| About this exercise |
Copy every line of the data exactly, keeping out any picture.

| Available data |
────────────────────────────────────────
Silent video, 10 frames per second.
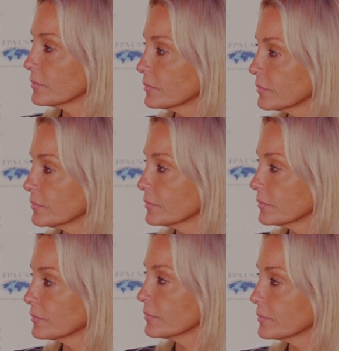
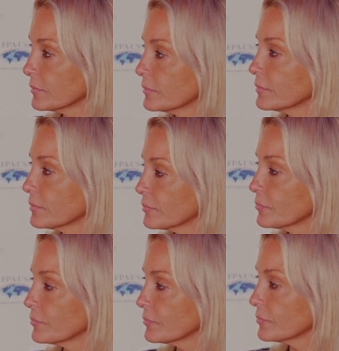
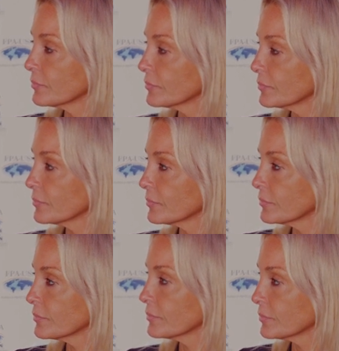
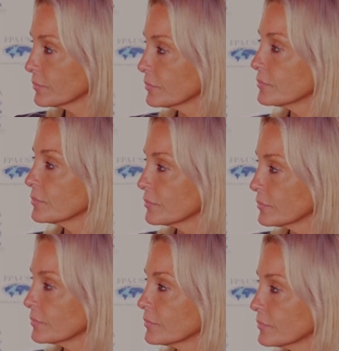
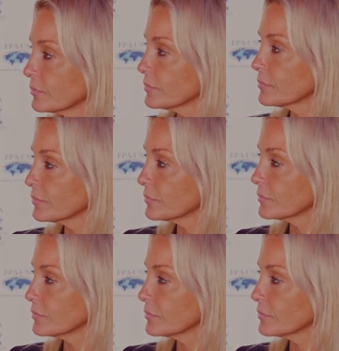[no speech]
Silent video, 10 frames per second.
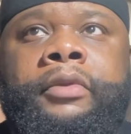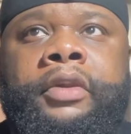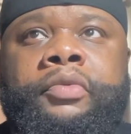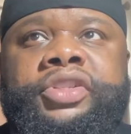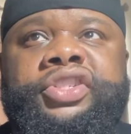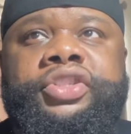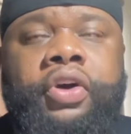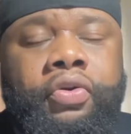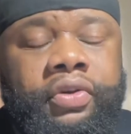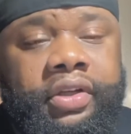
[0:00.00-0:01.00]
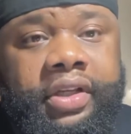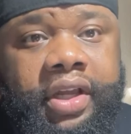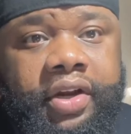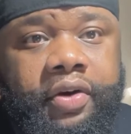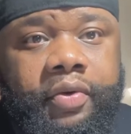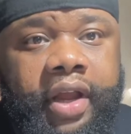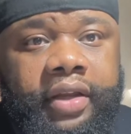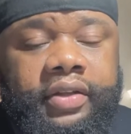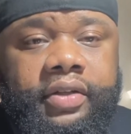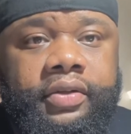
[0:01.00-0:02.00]
which is totally
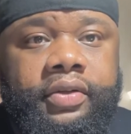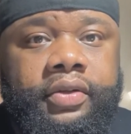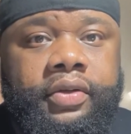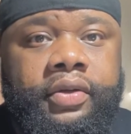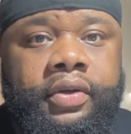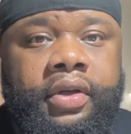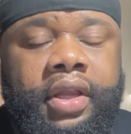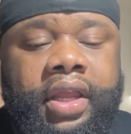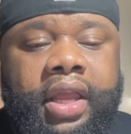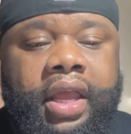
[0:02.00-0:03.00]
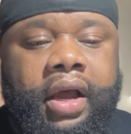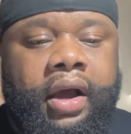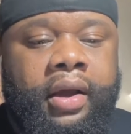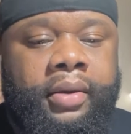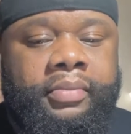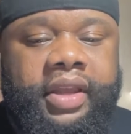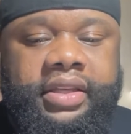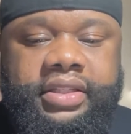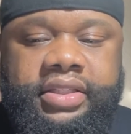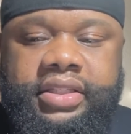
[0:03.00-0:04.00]
incorrect. And
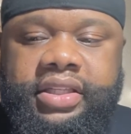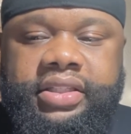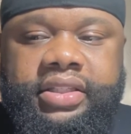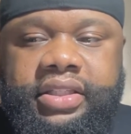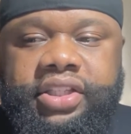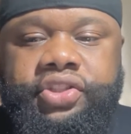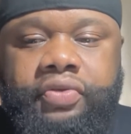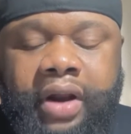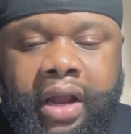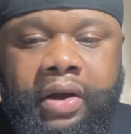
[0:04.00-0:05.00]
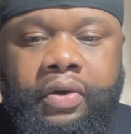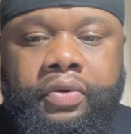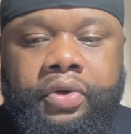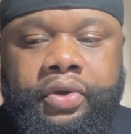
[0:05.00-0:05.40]
this trial,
────────────────────────────────────────
| Completed task |
Silent video, 10 frames per second.
[no speech]
Silent video, 10 frames per second.
[0:00.00-0:01.00]
[0:01.00-0:02.00]
which is totally
[0:02.00-0:03.00]
[0:03.00-0:04.00]
incorrect. And
[0:04.00-0:05.00]
[0:05.00-0:05.40]
this trial,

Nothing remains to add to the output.